For the data below, retype word for word the lines from the one containing "[0:00.90-0:01.80]" through the one containing "[0:00.00-0:11.60]"; drop the pictures.
————————
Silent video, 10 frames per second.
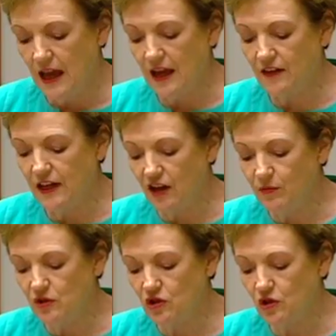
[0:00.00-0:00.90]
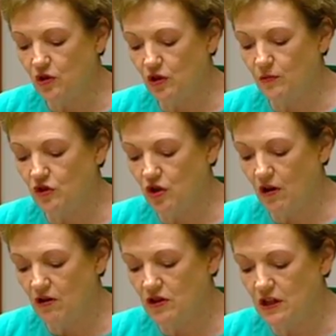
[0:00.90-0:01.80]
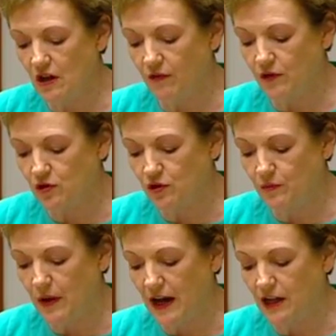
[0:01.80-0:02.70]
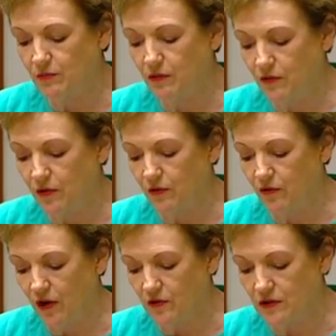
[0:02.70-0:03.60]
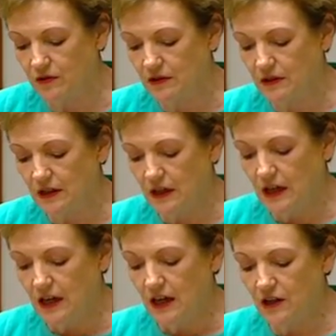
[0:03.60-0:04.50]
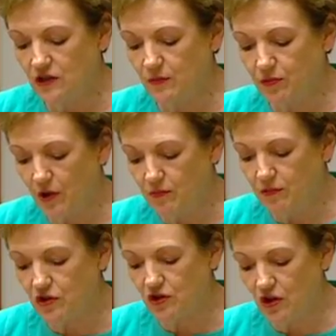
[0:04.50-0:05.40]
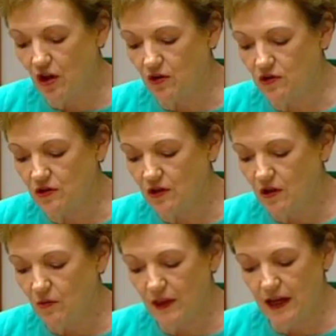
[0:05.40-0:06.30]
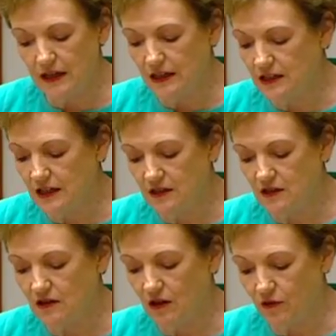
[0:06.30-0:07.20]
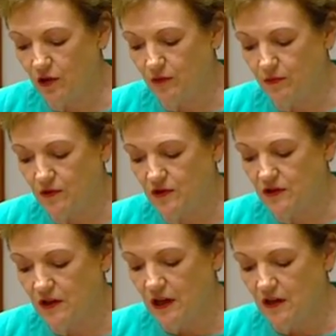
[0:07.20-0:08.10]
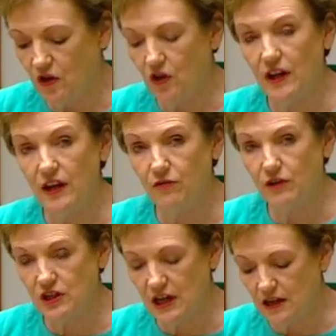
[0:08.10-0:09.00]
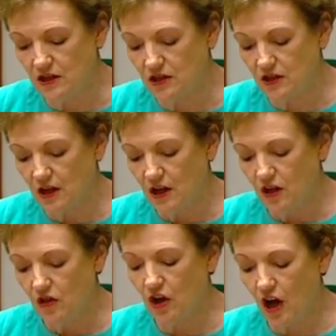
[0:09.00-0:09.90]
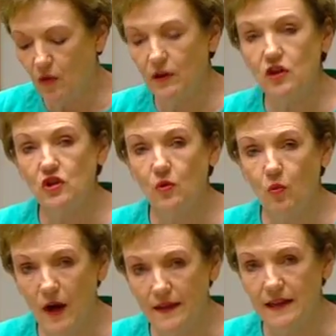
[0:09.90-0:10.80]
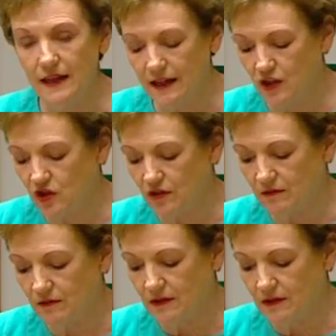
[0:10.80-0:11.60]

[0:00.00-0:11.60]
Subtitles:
and the government secured a majority of the 2-party preferred vote. It is appropriate to note, without any sense of hubris, that on every test, the coalition won the election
————————
▶ [The answer]:
[0:00.90-0:01.80]
[0:01.80-0:02.70]
[0:02.70-0:03.60]
[0:03.60-0:04.50]
[0:04.50-0:05.40]
[0:05.40-0:06.30]
[0:06.30-0:07.20]
[0:07.20-0:08.10]
[0:08.10-0:09.00]
[0:09.00-0:09.90]
[0:09.90-0:10.80]
[0:10.80-0:11.60]

[0:00.00-0:11.60]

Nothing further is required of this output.